Exclusive by Patrick Avenell

SYDNEY: CRA chief executive Joan Warner has hit out at what she calls “alarmist and inaccurate” reporting by a tabloid news service. In a letter received by Current.com.au, Warner ticks off a journalist for beating up a slight technical issue that arose from digital radio testing.

Warner took umbrage with claims that consumers who have already purchased digital radios will need factory resets to receive DAB+ radio. Warner accepts that some digital radios will need a retune to pick up the new permanent signal, but was not happy with the way it was reported as an issue set to cost manufacturers thousands of dollars.

“All the new station names will appear, but on some receivers…the current analogue station names will be listed but with a question mark, for example, ‘?Nova’, and if selected will read ‘station not available’,” wrote Warner in a stinging letter to this rival hack.

“To remove the old station names some radios have a ‘trim station list’ option.  If the radio does not have a ‘trim station’ option, it may need a ‘factory reset’, which is obviously different on all receivers but is also an easy scroll through process, followed by a ‘full scan’ or ‘auto tune’.”
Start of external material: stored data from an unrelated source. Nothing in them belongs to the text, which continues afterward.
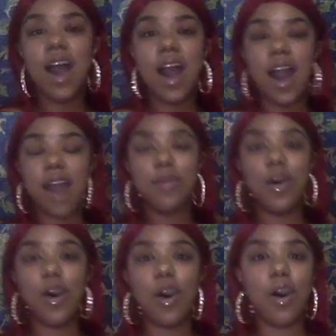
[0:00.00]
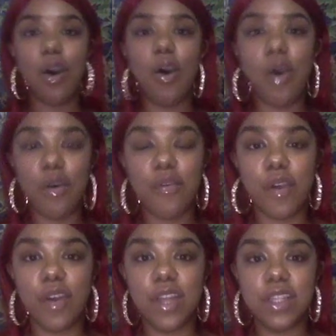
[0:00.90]
I'm all
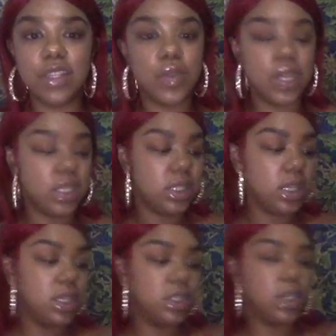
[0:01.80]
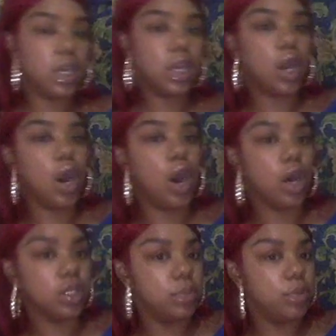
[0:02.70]
for it. So this is
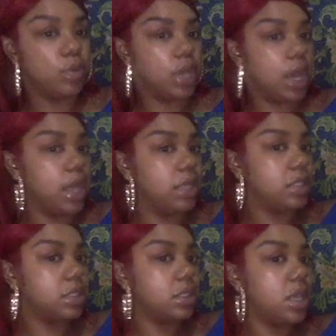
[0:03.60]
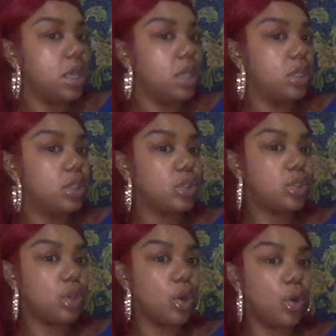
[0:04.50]
awesome, you guys.
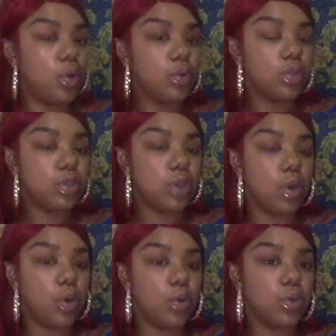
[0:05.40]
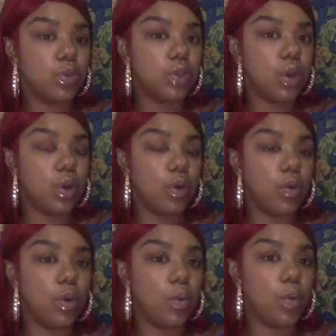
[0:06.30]
So, so,
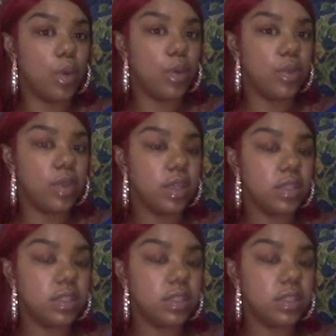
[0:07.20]
so worth it.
A simple process, especially when one considers that upon purchasing a digital radio, you have to go through this process at the start, so just receiving the test signal empirically shows you know how to scan for stations.

Joan Warner concluded her letter by attacking the journalist head on.

“The article was alarmist and inaccurate and would have been much more productive if it simply explained to listeners what they needed to do.”